The White House is lit up in rainbow colors to celebrate the Supreme Court’s opinion legalizing gay marriage in all fifty states on June 26, 2015 Shutterstock

Former First Lady Michelle Obama’s new memoir, Becoming, includes a section about the day the Supreme Court legalized same-sex marriage nationwide. It includes a shocking revelation about the depths of the First Lady’s support for the LGBTQ community.

As the White House was lit up in rainbow colors to celebrate the ruling, Obama documents being able to watch the happiness as celebrants gathered in the park outside the White House gates, but that she couldn’t even hear the crowd.

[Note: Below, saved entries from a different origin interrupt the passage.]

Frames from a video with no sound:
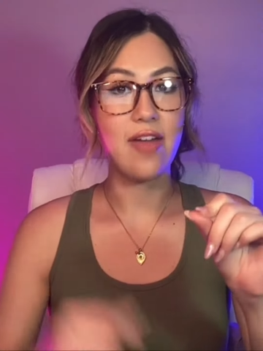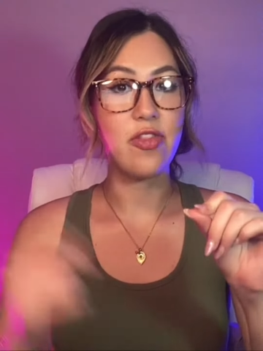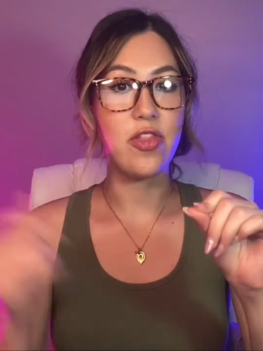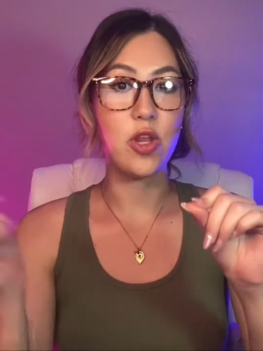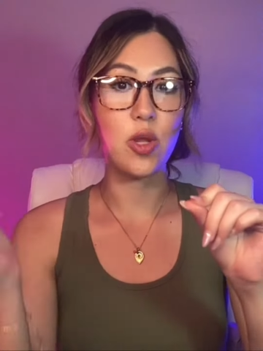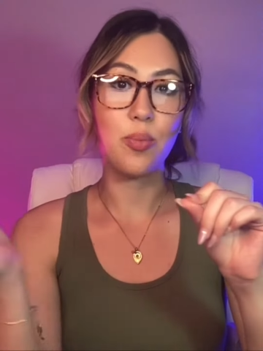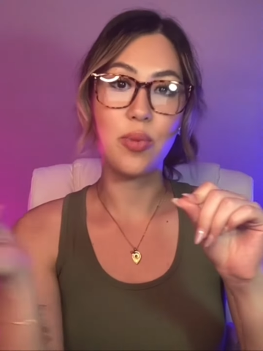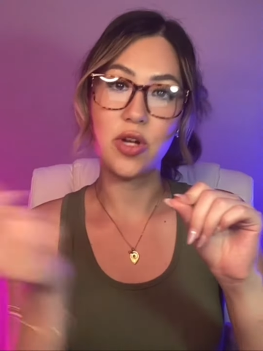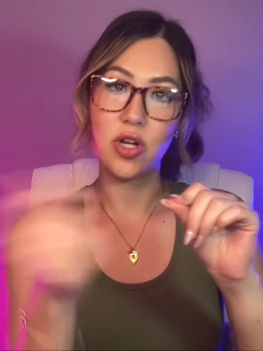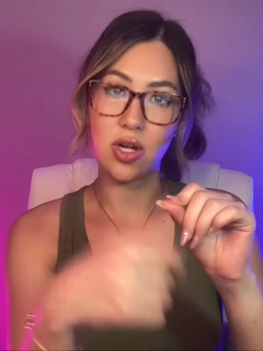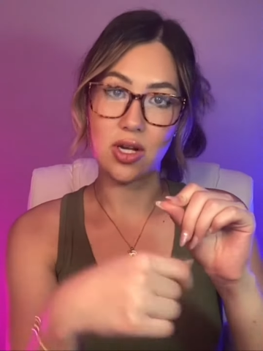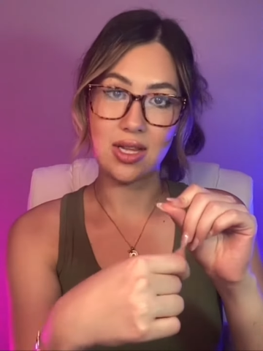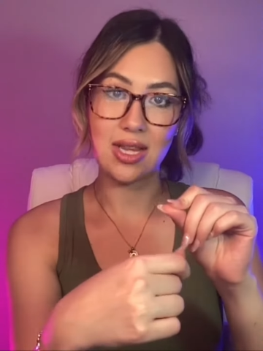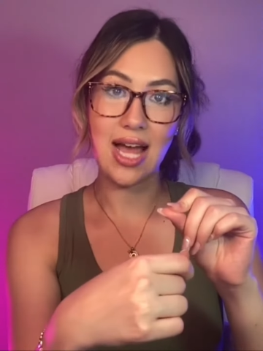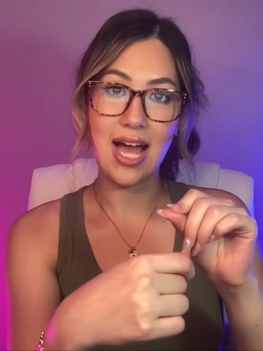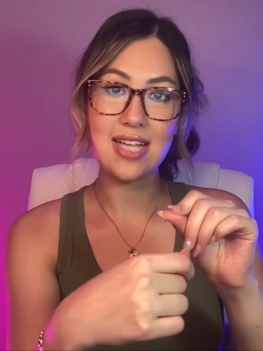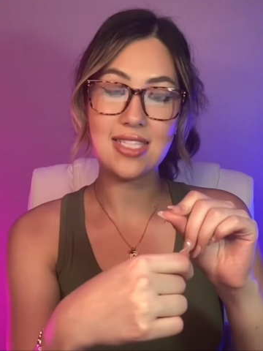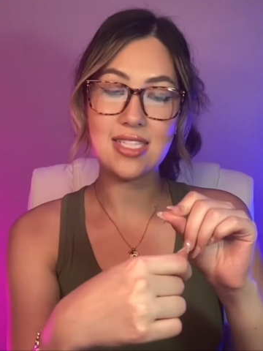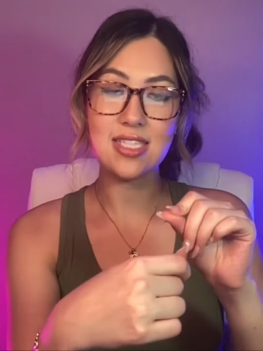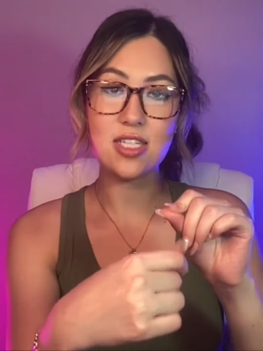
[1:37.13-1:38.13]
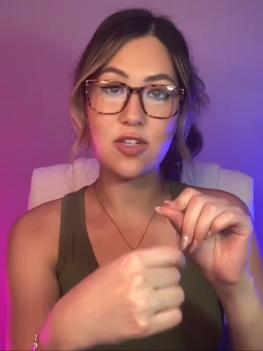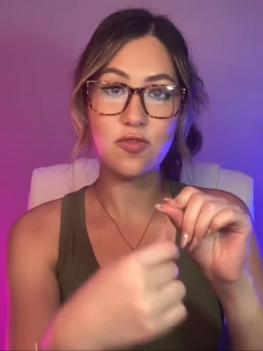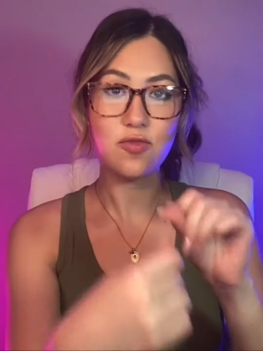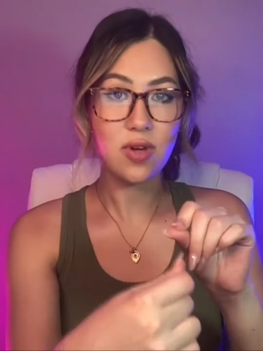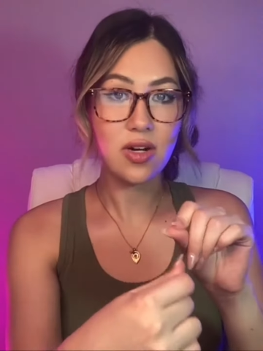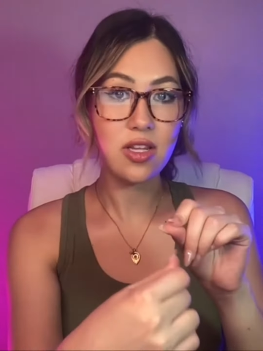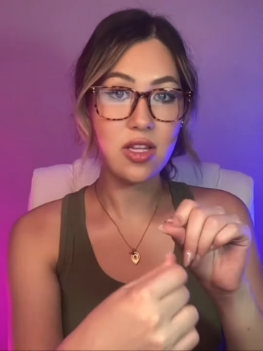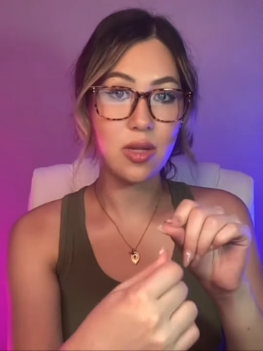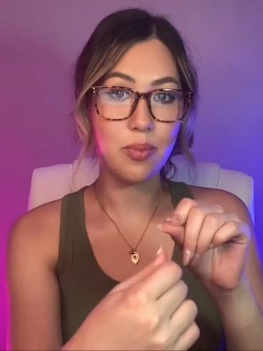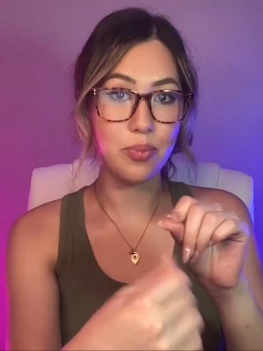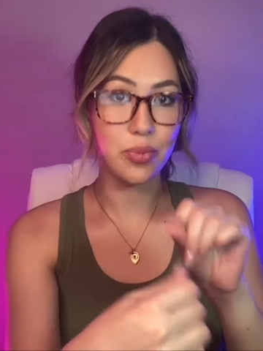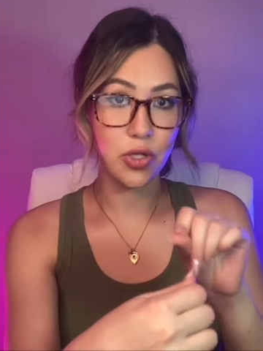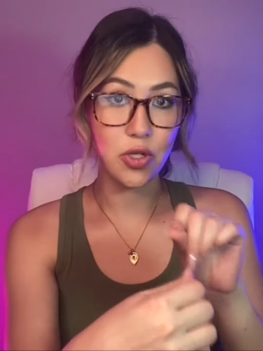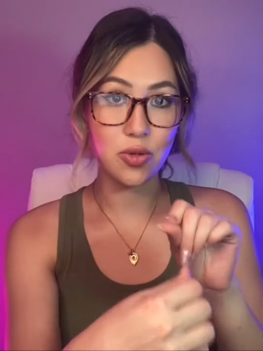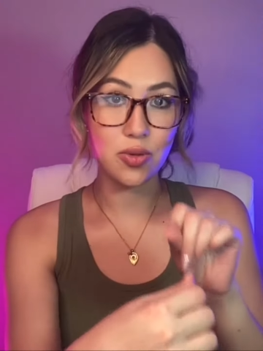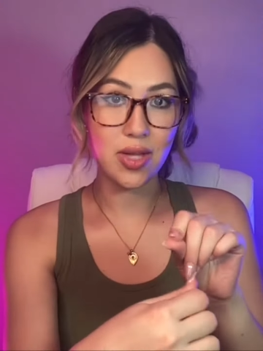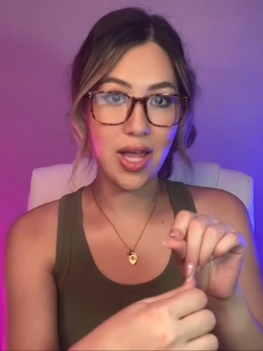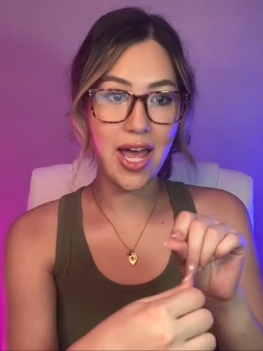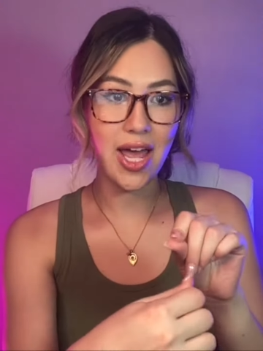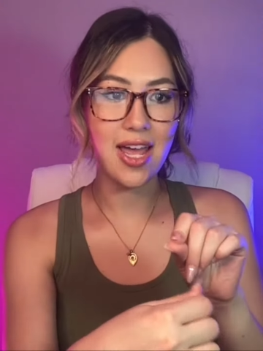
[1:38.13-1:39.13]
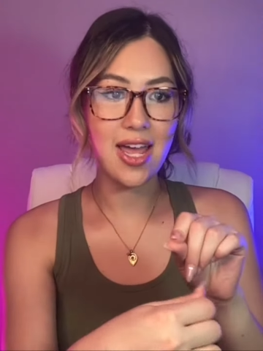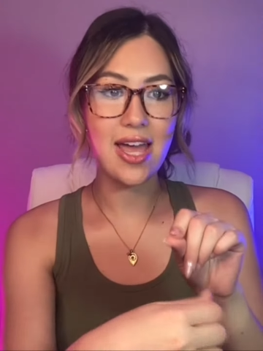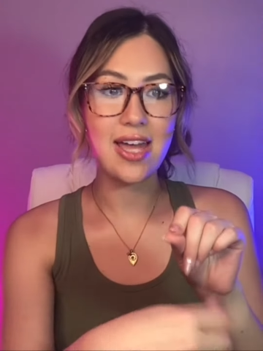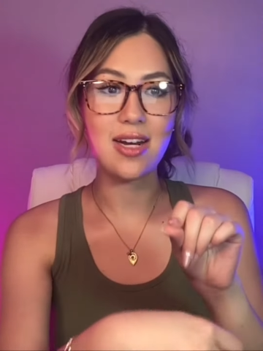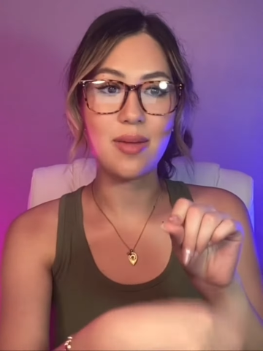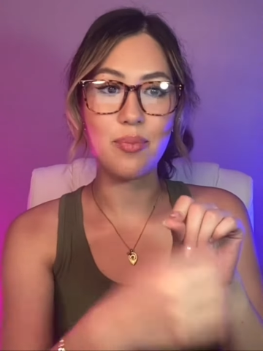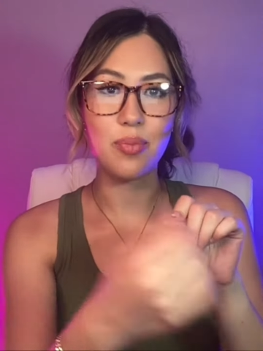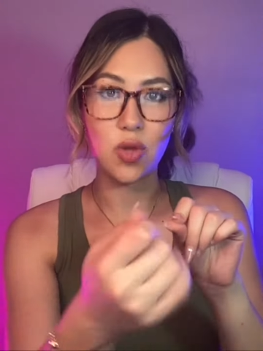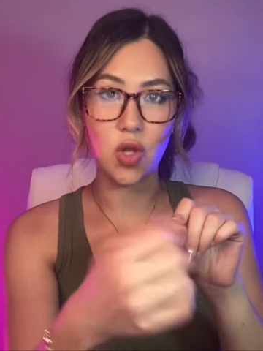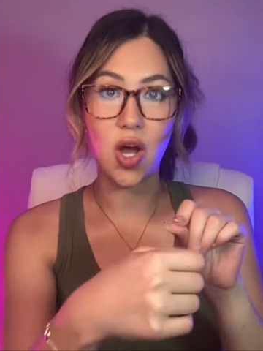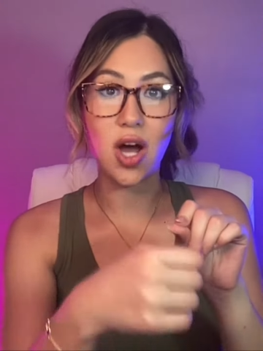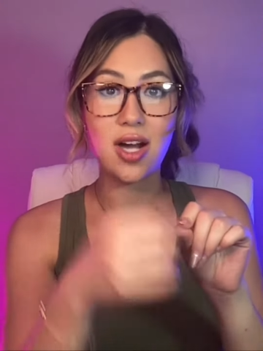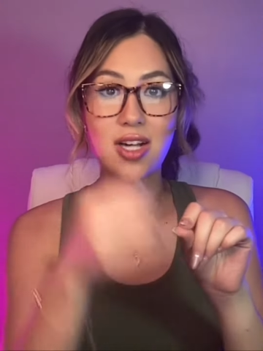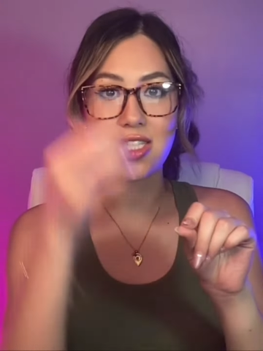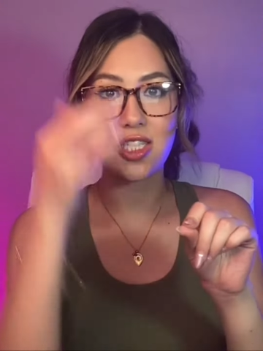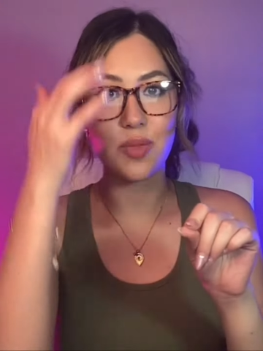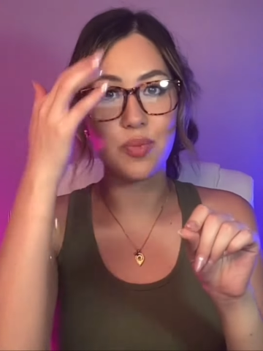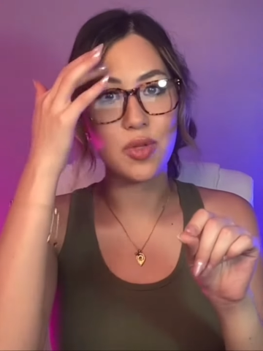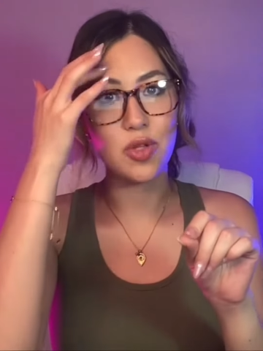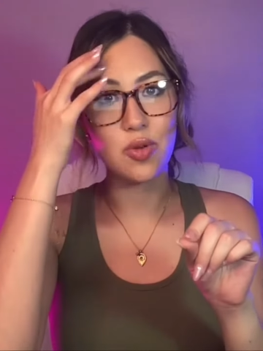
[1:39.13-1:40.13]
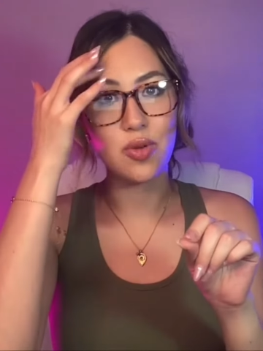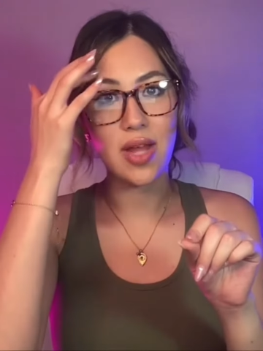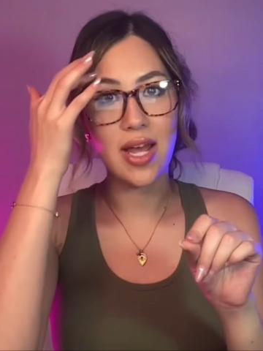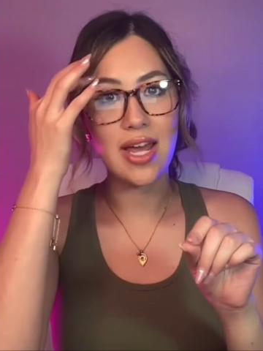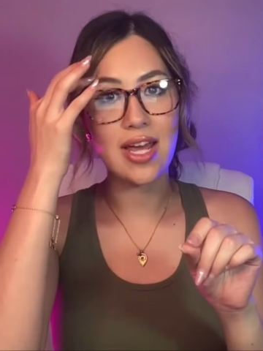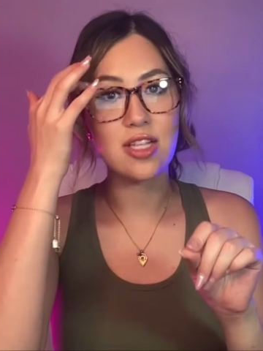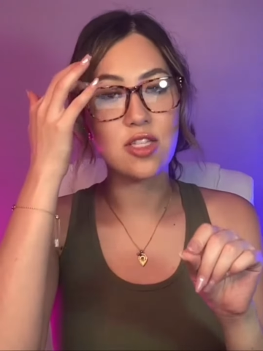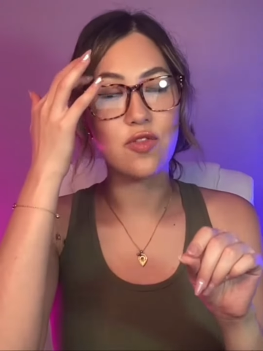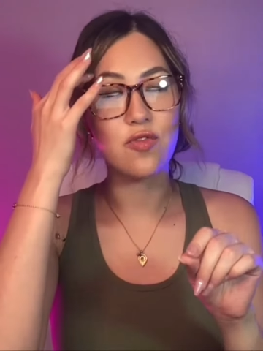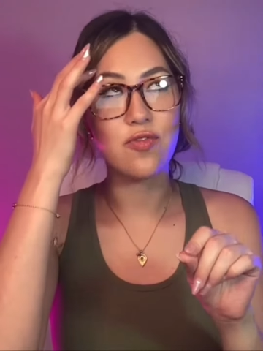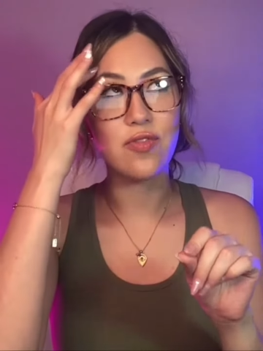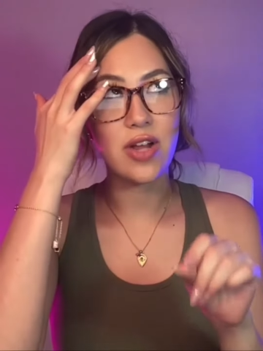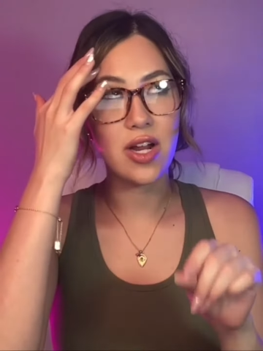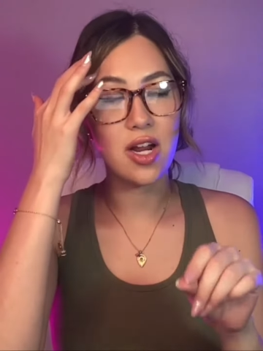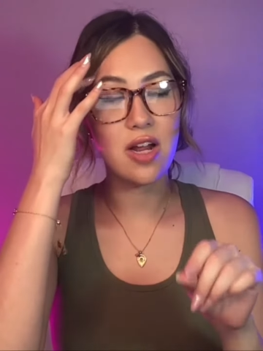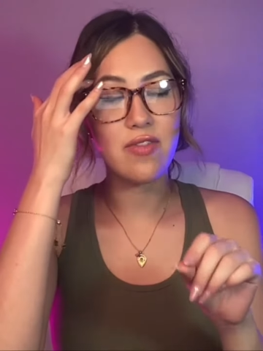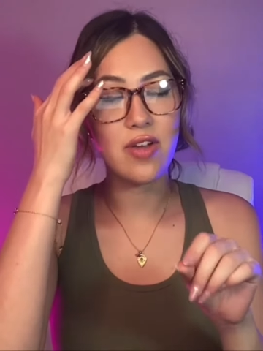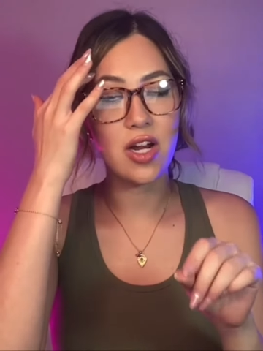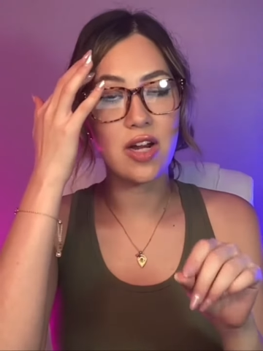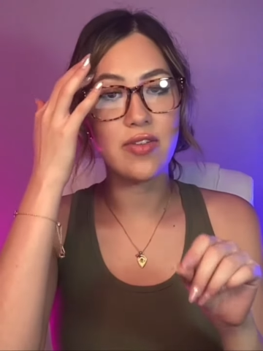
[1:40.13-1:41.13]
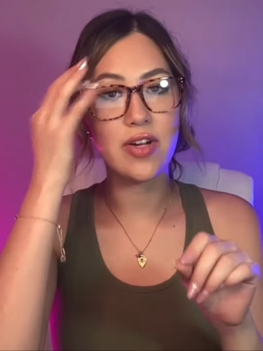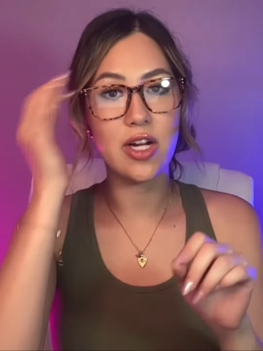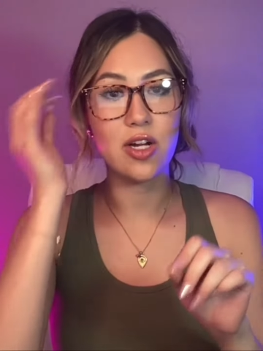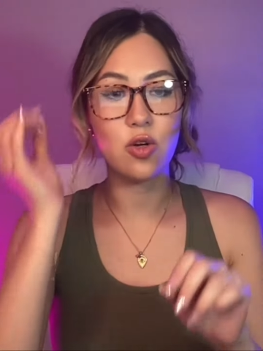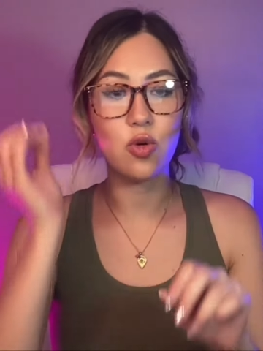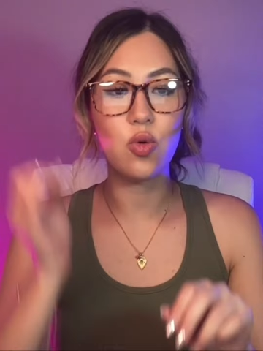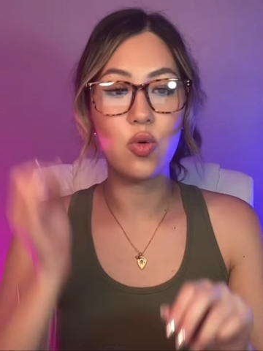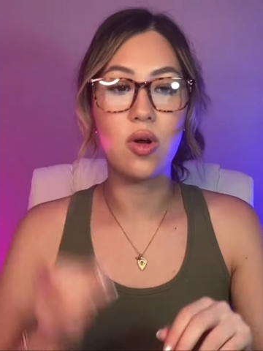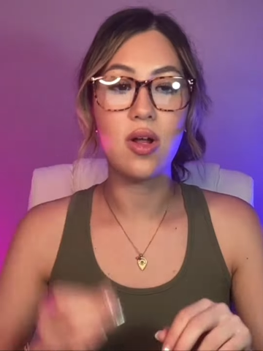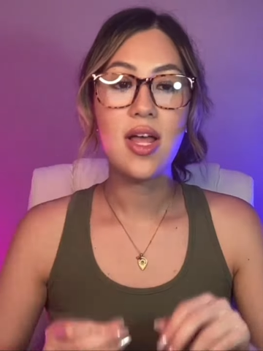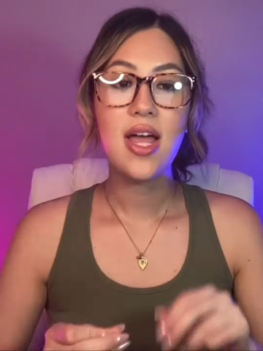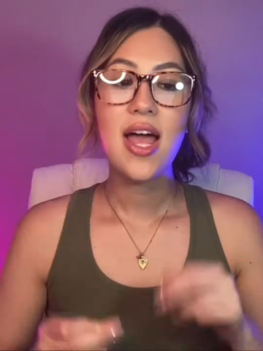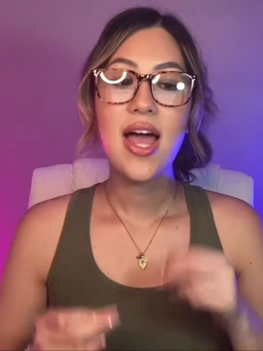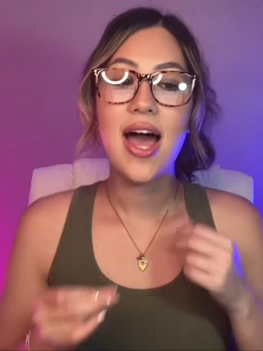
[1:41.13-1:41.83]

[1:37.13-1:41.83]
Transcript: and then you put your glasses in front of the blue light and it blocks the blue light. It's very, very, very cool.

Suddenly “desperate to join the celebration,”  she decided to do something about it – and she enlisted help from her eldest daughter, Malia, to accomplish it.

“We were going on an adventure—outside, where people were gathered—and we weren’t going to ask anyone’s permission,” Obama writes in the book. “Malia and I were now on a crusade. We weren’t going to relinquish our goal. We were going to get ourselves outside.”

After a complicated process of sneaking past the Secret Service and being thwarted once, the two finally made it outside.

“We made our way down a marble staircase and over red carpets, around the busts of George Washington and Benjamin Franklin and past the kitchen until suddenly we were outdoors. The humid summer air hit our faces. I could see fireflies blinking on the lawn.”

“And there it was, the hum of the public, people whooping and celebrating outside the iron gates. It had taken us 10 minutes to get out of our own home, but we’d done it. We were outside, standing on a patch of lawn off to one side, out of sight of the public but with a beautiful, close-up view of the White House, lit up in pride.”